Em 2003, a economia claudicava, mas a política - aliada à balança comercial e ao bom ambiente externo -- deu suporte à economia. Surpresos, agentes econômicos voltaram a investir. Em 2004, houve o inverso: a política começou a patinar, mas a economia, em alta, segurou a onda. Elevou a popularidade do governo e minimizou o risco. Agora, em colapso, a política não poderá mais contar com o suporte da economia porque ela também perdeu viço. A política possui propensão para as soluções rápidas e não admirará se exigir resultados econômicos imediatos. Todavia, além da improbabilidade de resultados rápidos, será a economia que, de fato, requererá da política uma sensível elevação de eficiência e sacrifícios: reformas e ajustes que os políticos não parecem mais dispostos a tolerar. A tensão entre ambas poderá se configurar como o pano de fundo da crise. O país carecerá de navegadores experientes para conduzir o barco ao mar aberto, evitando recifes e bancos de areia. Lula permitirá a Palocci continuar controlando o leme? Talvez sim, por falta de alternativa.
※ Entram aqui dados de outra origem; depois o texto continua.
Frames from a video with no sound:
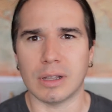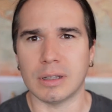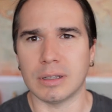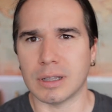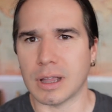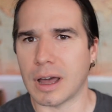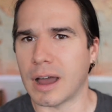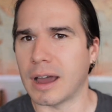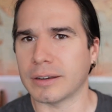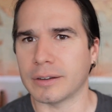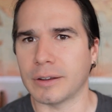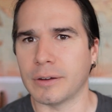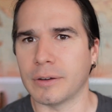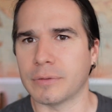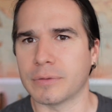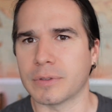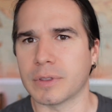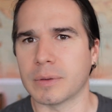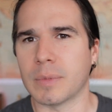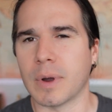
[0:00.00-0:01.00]
a lot
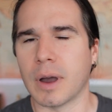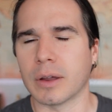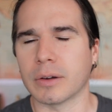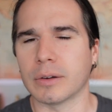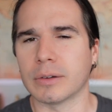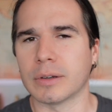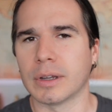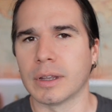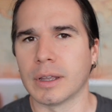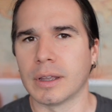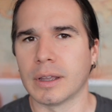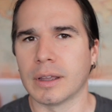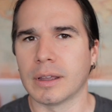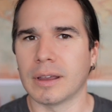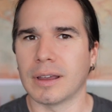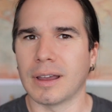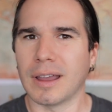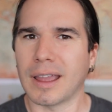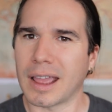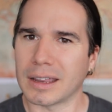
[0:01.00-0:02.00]
of the modern
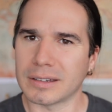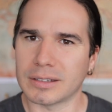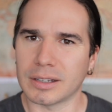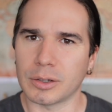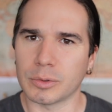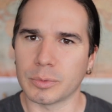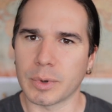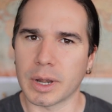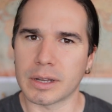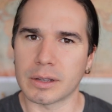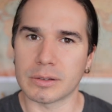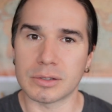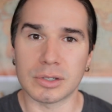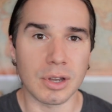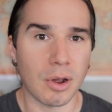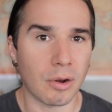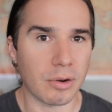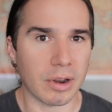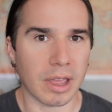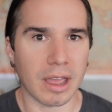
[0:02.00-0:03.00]
uh, handheld radios
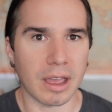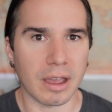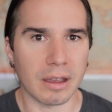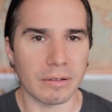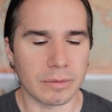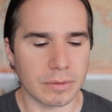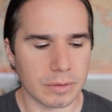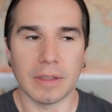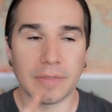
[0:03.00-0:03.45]
don't have.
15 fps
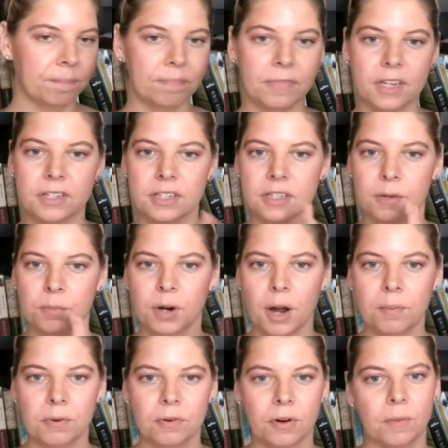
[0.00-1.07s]
this is a
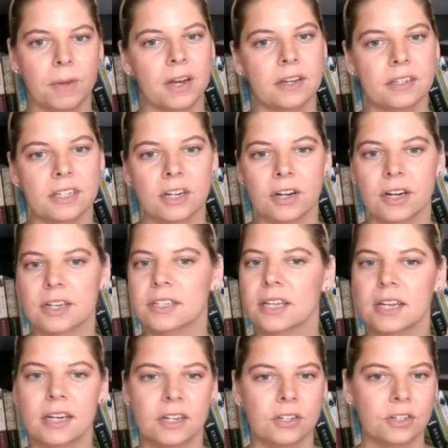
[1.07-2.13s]
proper romance series.
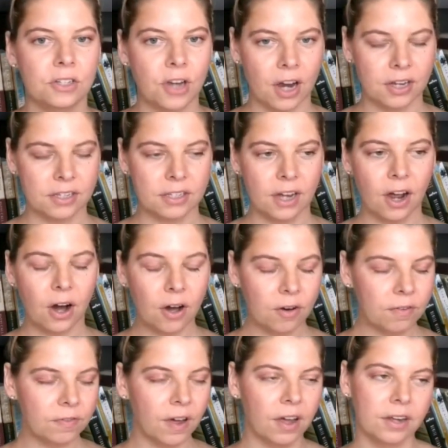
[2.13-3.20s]
It is just
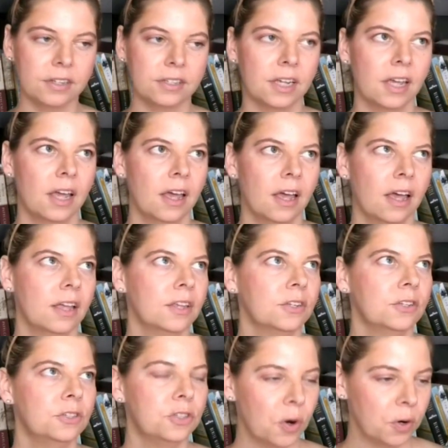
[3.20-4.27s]
heartfelt,
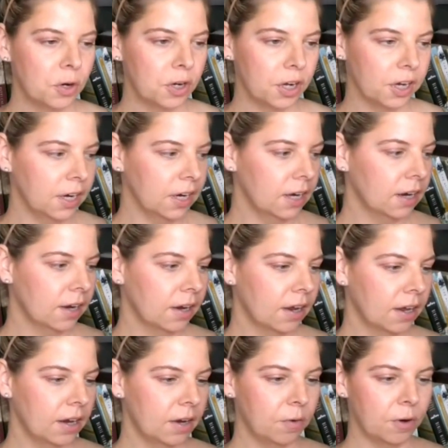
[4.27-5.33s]
so good.
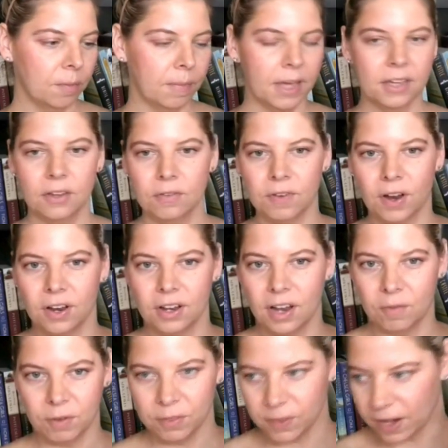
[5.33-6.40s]
It will make you fall in
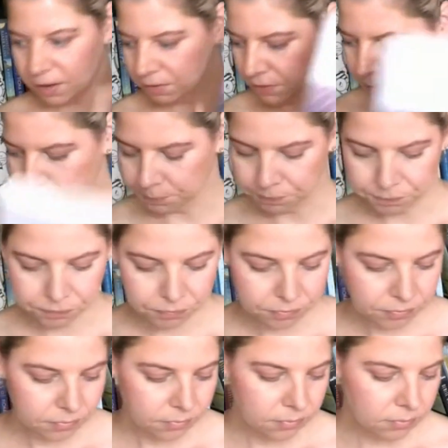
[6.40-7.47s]
love with love.
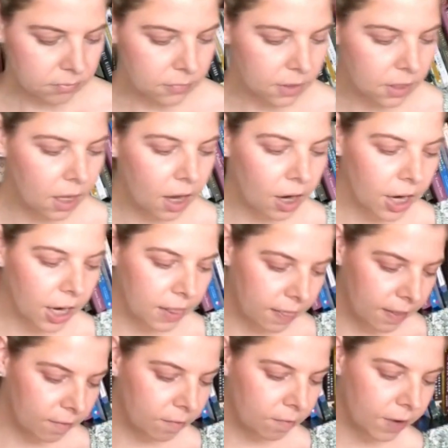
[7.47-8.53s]
All right,
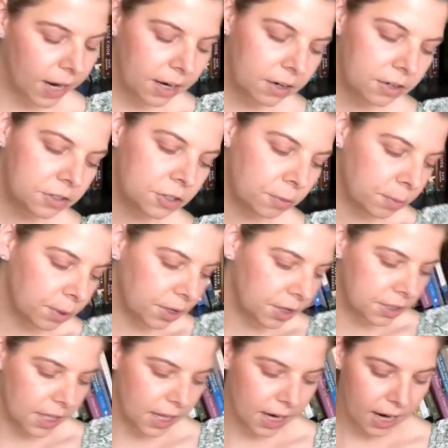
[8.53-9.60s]
and the final two
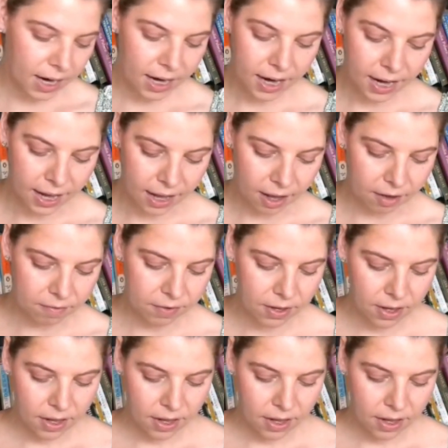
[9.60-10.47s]
books that I have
No que tange à reforma política, o presidente acertou no que viu, mas deveria ter mirado naquilo que não enxergou, por opaco. Não há panacéia e nem a situação permite medidas superficiais ou de eficácia duvidosa, limitadas ao "financiamento público de campanha", à "cláusula de barreira", ou à "fidelidade partidária". Podem ser as mais consensuais, porém de efeito limitado. O país carece, na verdade, de medidas que levem à reordenação dos partidos, diminuindo a heterogeneidade e a autofagia interna, agrupando conjuntos similares hoje dispersos pelas mais diversas legendas. As perspectivas nessa direção, não são, no entanto, nada otimistas. O ministro Márcio Thomaz Bastos não pode fazer milagres e, no limite, quem decidirá o teor da reforma, se houver, serão os próprios parlamentares, beneficiados pelo atual sistema. Para solução dessa crise, não há neste momento melhor remédio que a moderação - algo que não está presente nem na ultra-esquerda e nem no PFL. Não se trata, ainda, de uma crise institucional de verdade, mas a situação exigirá do presidente Lula - e mesmo de ex-presidentes e lideranças políticas - um nível muito maior de iniciativa e de disposição para superar interesses estaduais, divergências e vaidades; artigos em falta no momento.
Carlos Alberto Furtado de Melo - Cientista Político, doutor pela PUC-SP e professor de Sociologia e Política do Ibmec São Paulo.